Most public discussion today relating illegal/illicit drugs focuses on legalization of marijuana, the impact and what it will look like. Interesting discussion but I won't get into that dialogue as I would rather discuss what we are doing or not doing to combat drug addiction in this country now.
To begin, I would like to offer the following information. There exists in Canada, the concept of a three-legged stool to combating our drug problem, similar to other industrialized nations. The primary areas include supply reduction strategies, demand reduction strategies and harm minimization/reduction strategies. This foundation has been in place in most countries for decades in one form or another so I will break it down into consumable parts.
Supply reduction is referred to as prevention through law enforcement engagement and has traditionally been seen as a front-line program that targets drug dealers and importation to reduce the availability of drugs. In short it is believed that if we can reduce the number of dealers and the availability of drugs we may prevent the use as well, so this has a firm footing within law enforcement.
Demand reduction has at its core a focus of reducing the desire or need for illegal/illicit drugs. This has many shapes and includes early intervention, education and measures designed to remove the users need from the equation of drug trafficking. This has its roots in most police services and combined with enforcement led programs that target dealers in hope that this will enhance the capacity to target a strategy of supply reduction. Supply and demand reduction are directly linked in an attempt to bring forward a greater potential for success.
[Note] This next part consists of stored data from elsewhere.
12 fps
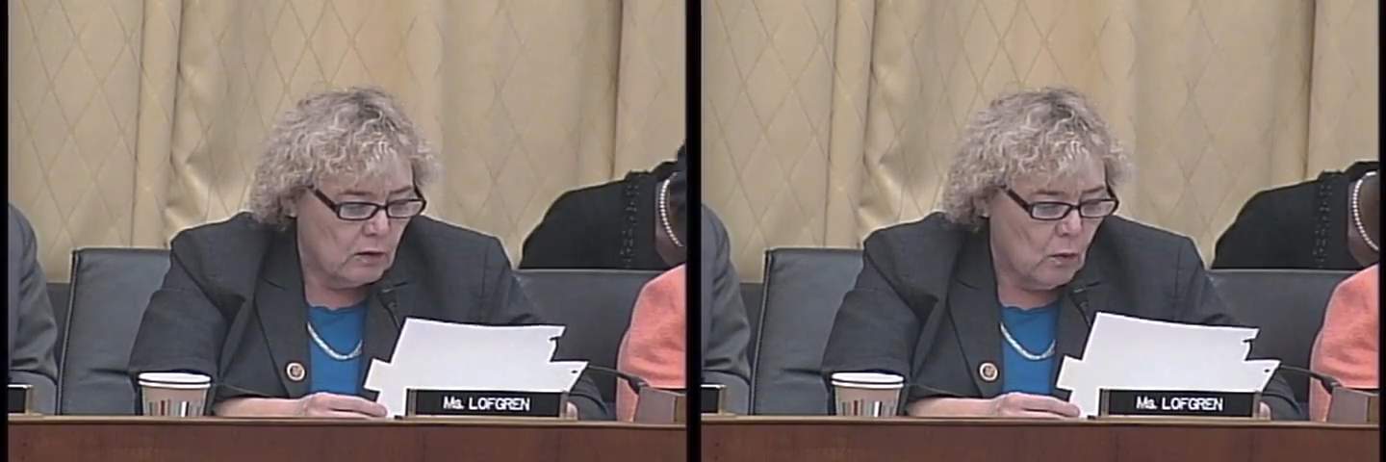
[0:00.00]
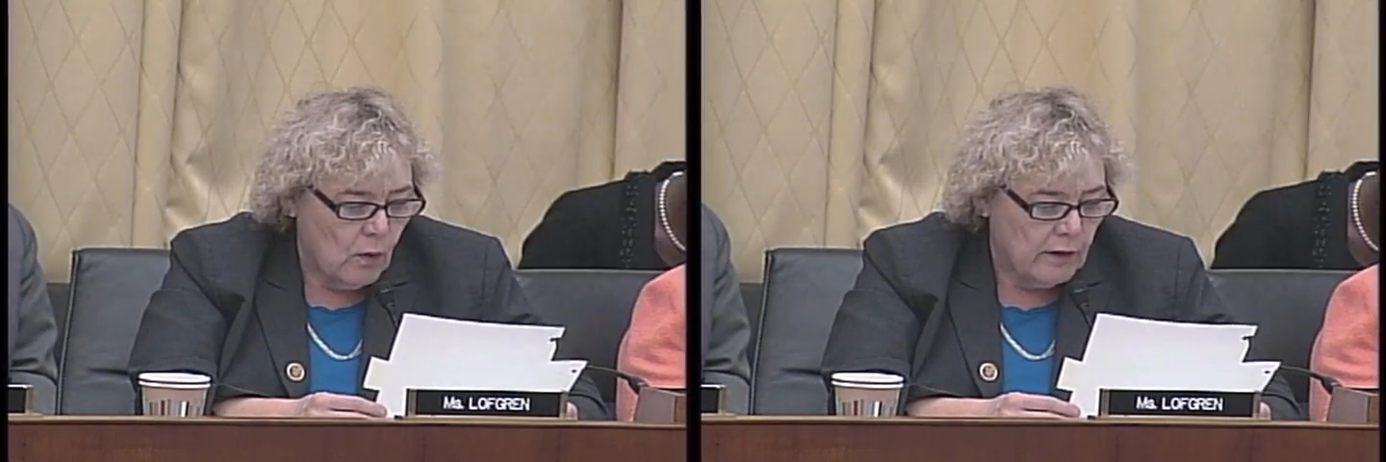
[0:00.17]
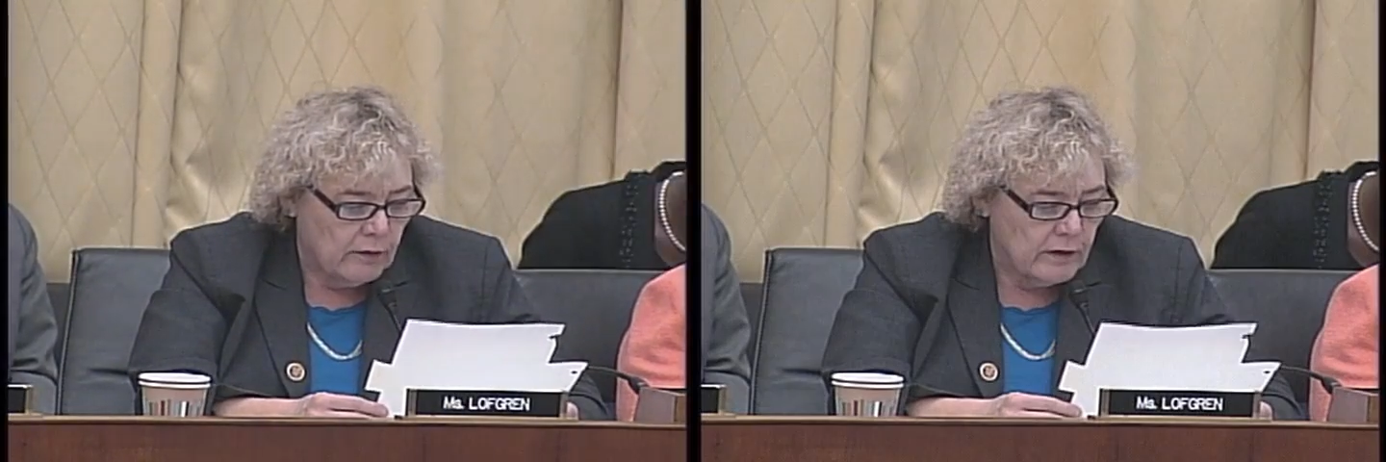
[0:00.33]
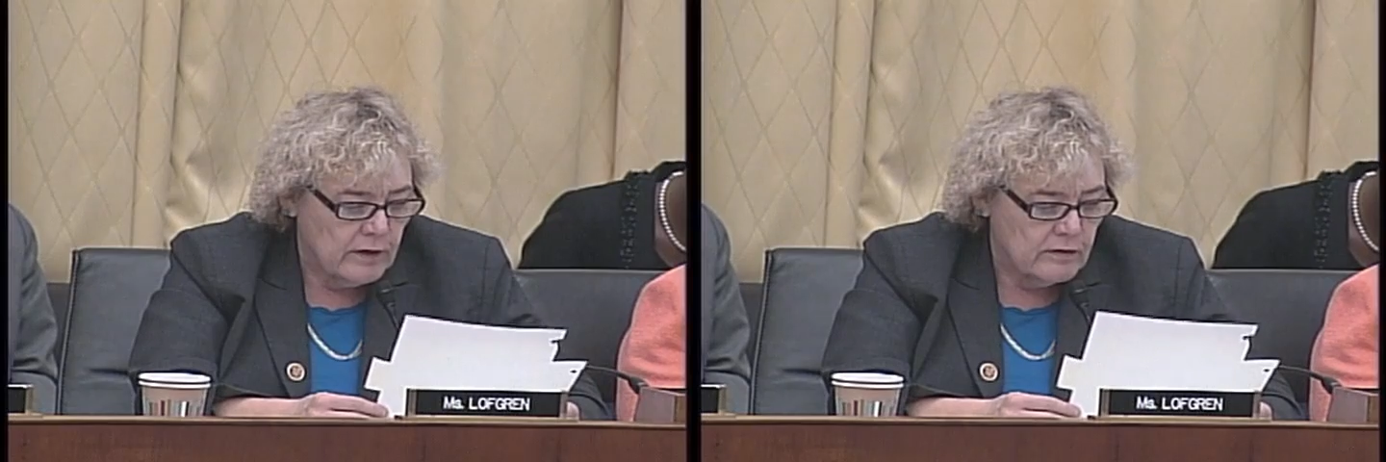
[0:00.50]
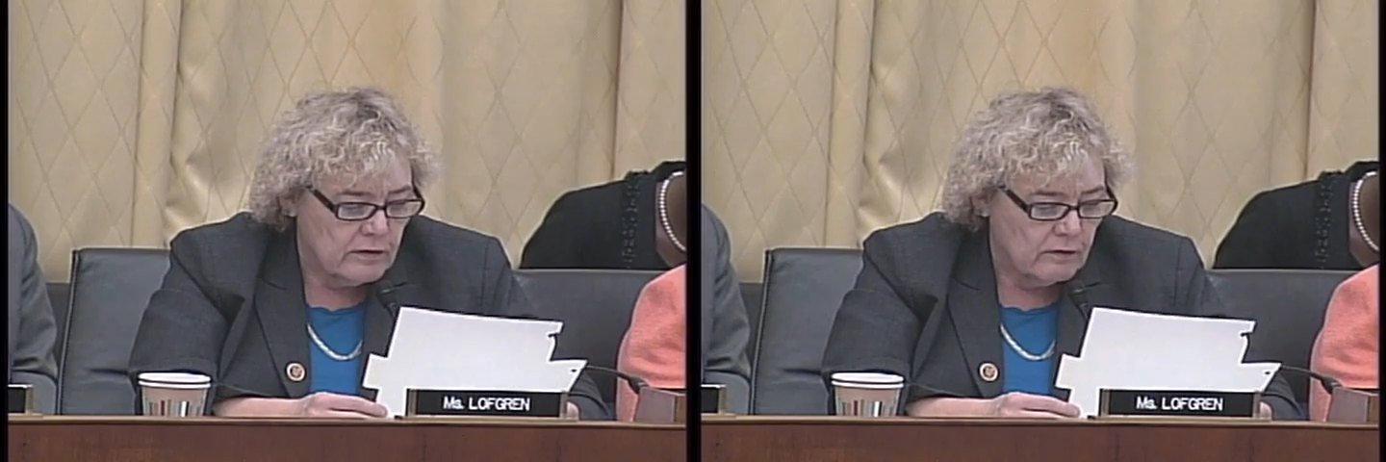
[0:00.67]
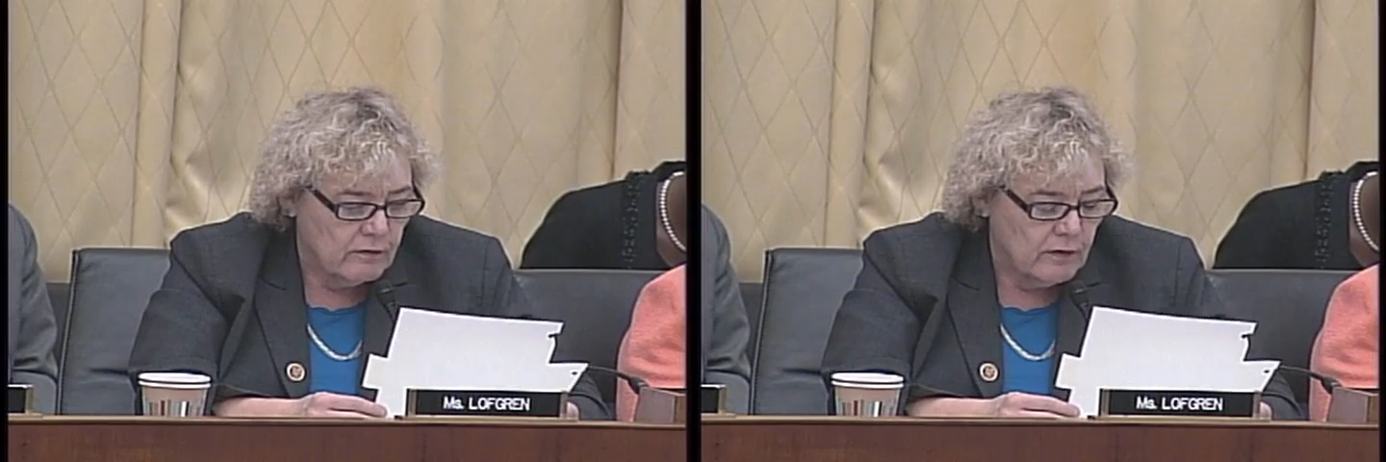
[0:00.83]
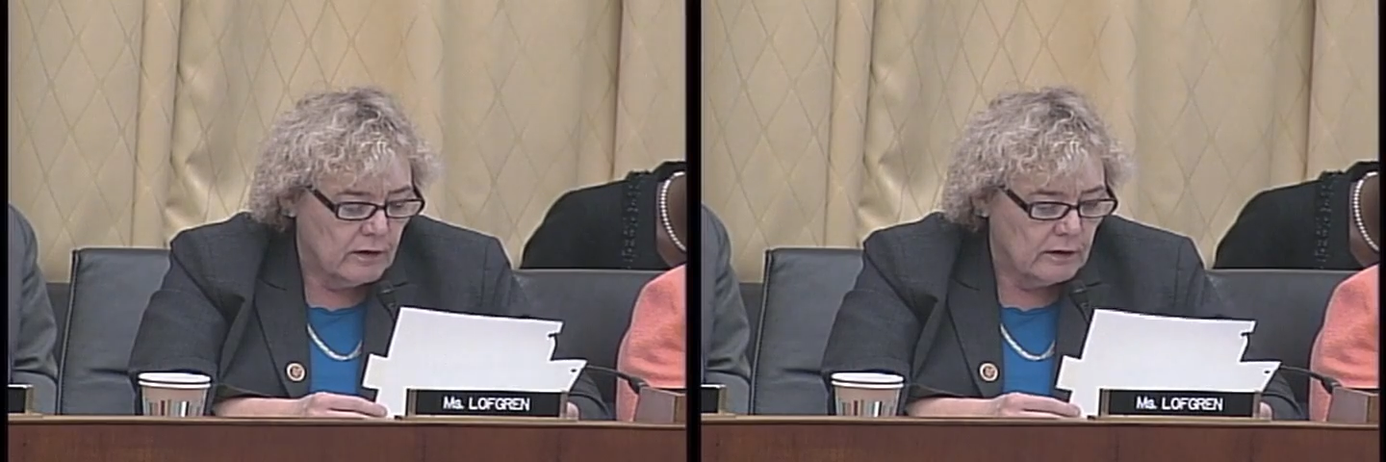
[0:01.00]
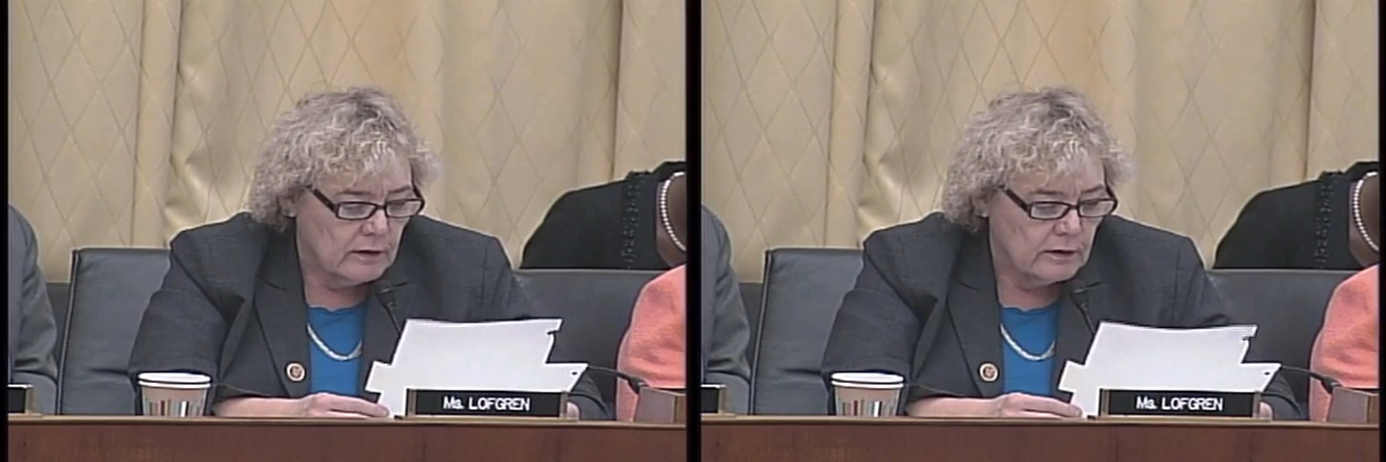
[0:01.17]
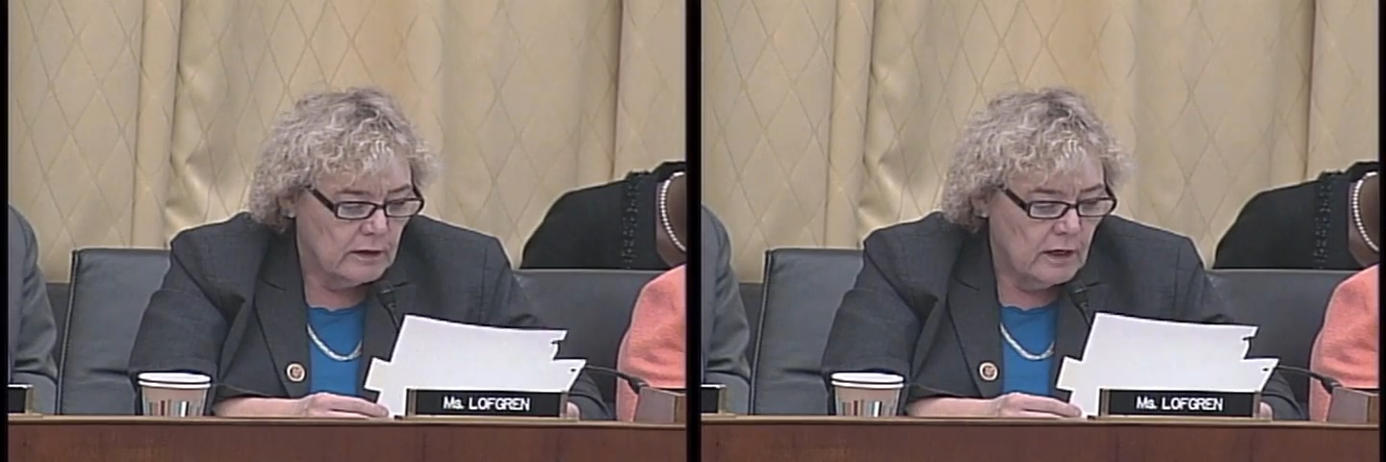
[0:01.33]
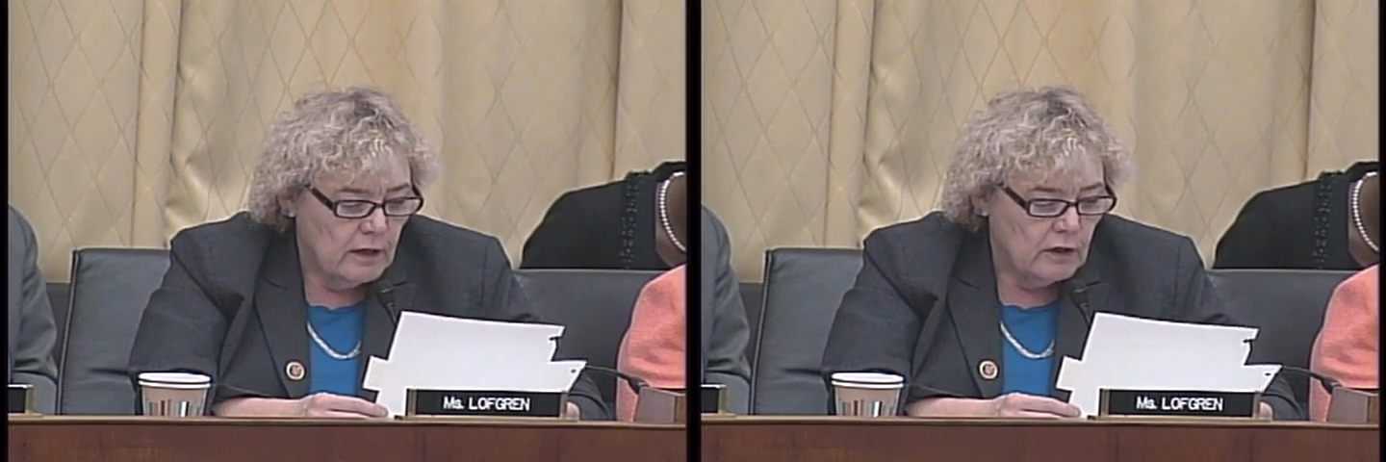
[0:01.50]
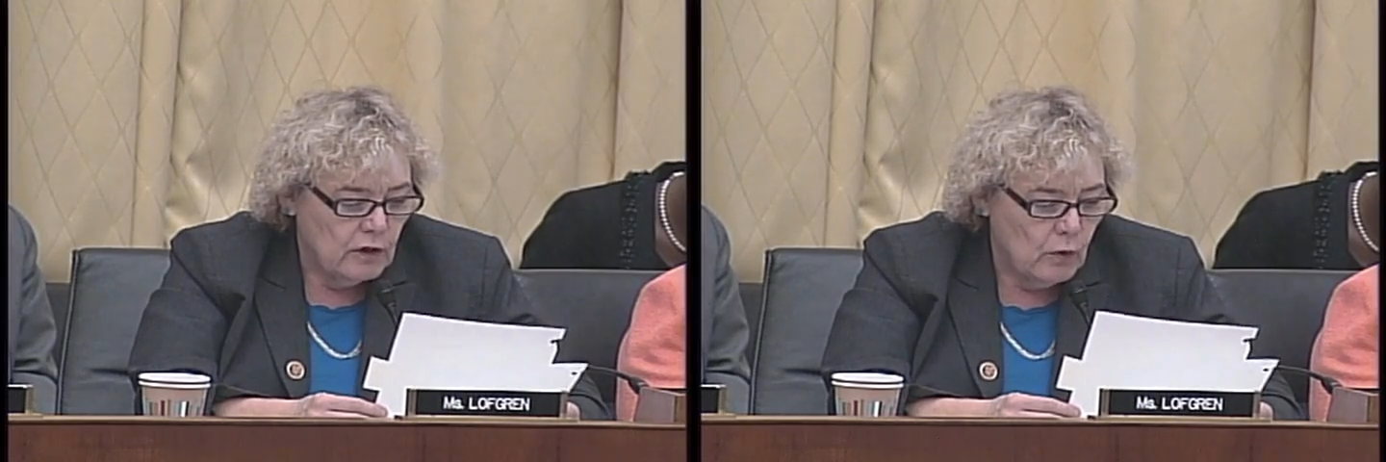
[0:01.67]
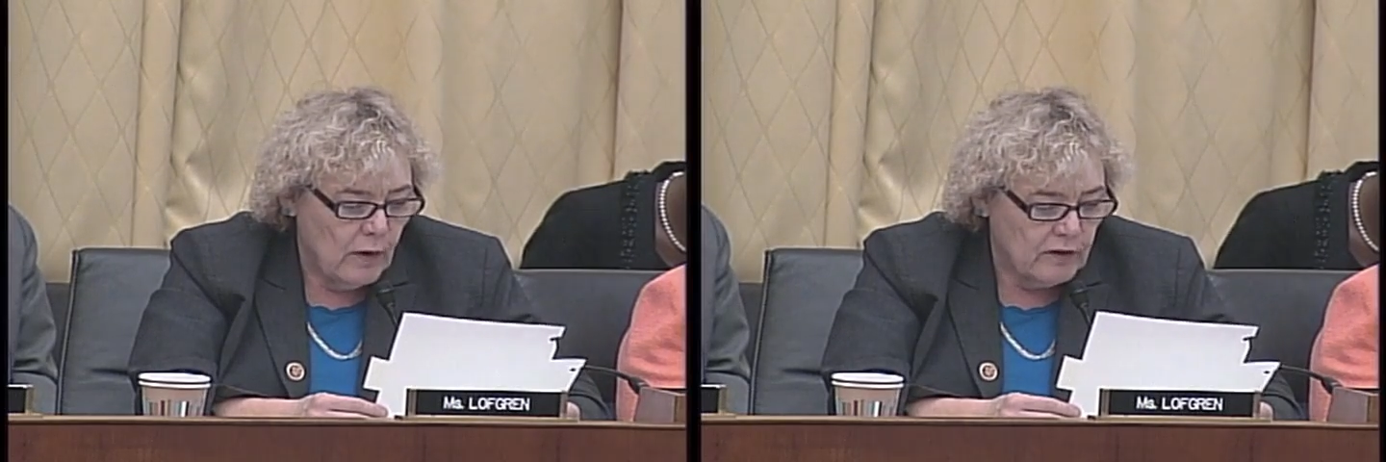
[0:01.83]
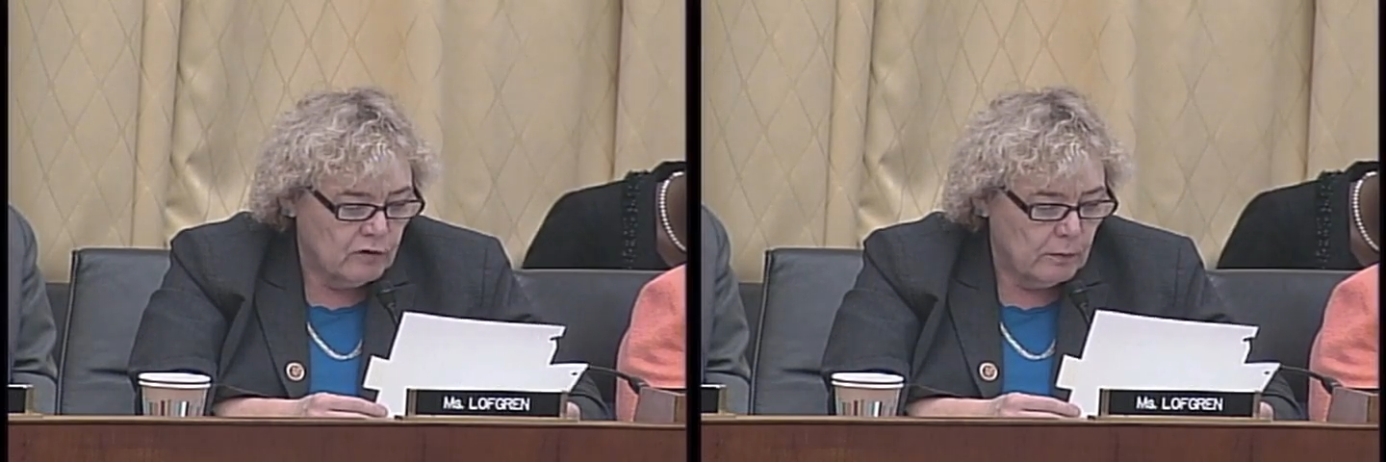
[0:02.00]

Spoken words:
queries of U.S.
The third area is termed the harm minimization/reduction strategy and has at its core an attempt to reduce the drug-related harm felt by individuals and I would argue, communities. Typically seen as the safety net to the other two policies understanding that the other two policies will never completely attain success and that this will be the policy that can minimize risk to individuals who fall through the cracks, including programs designed and focused on the health and safety of those who are engaged in unhealthy and unsafe practices of drug use.
Many want to focus on mandatory sentences or decriminalization/legalization but I think a strategic approach to harm minimization needs to be the primary focus of a drug strategy in Canada. Not the typical harm minimization strategy, but rather one that focuses on building an innovative and integrated response that recognizes that the solution to addiction is as much or more about early intervention and combating the addiction directly.
With the support of all levels of government and agencies involved in developing and implementing solutions to drug addiction fully-engaged, the country will be better going forward at managing drug addiction and having a long-term impact on addiction, with such a strategy. It is hoped that such a strategy would focus energy and funding on the early intervention of addictive behaviour and tackle the problem of youth involvement in the use of illicit drugs.
In Ottawa over the past seven years there has been a strategy called Support Treatment Education and Prevention (STEP) and it has successfully engaged all partners, from police to health agencies, treatment centres and educators in tackling addiction pre and post addiction. The success of STEP has been recognized locally and nationally and could be a template for a strategy elsewhere.
It is necessary to engage partners and service providers within the youth community if we hope to develop an innovative, enhanced education and prevention program targeted at youth in schools. The one place we can find young people engaged in drug use are the very schools they attend, it is also the place where we can engage those youth to reduce the risk through early intervention, getting to them before the dealers do. After 32 years of policing in 16 different cities/towns, I have witnessed that schools are OUR opportunity to reduce the risk of drug abuse by young people.
Research has shown that a strategy that focuses on addiction prevention and early healthy activities will also see the cost of long term rehabilitation programs for addicts dramatically reduced. In fact the various research pieces completed show that every dollar spent on such programs will show a benefit of four to seven dollars. The reduced health care costs, costs of crime and law enforcement and as well a long term healthier society are all proven results of early intervention. There is also clear and convincing evidence that early or earlier intervention in particular for youth has the greatest potential for success and lessens the potential for recidivist drug use, important in developing a national strategy.
In conclusion a roadmap for success in the development of a strategy targeting and engaging addicts and would-be addicts should consist of two important components: innovative, enhanced education and prevention program targeted to youth in schools and fully funded and supported treatment programs across the country.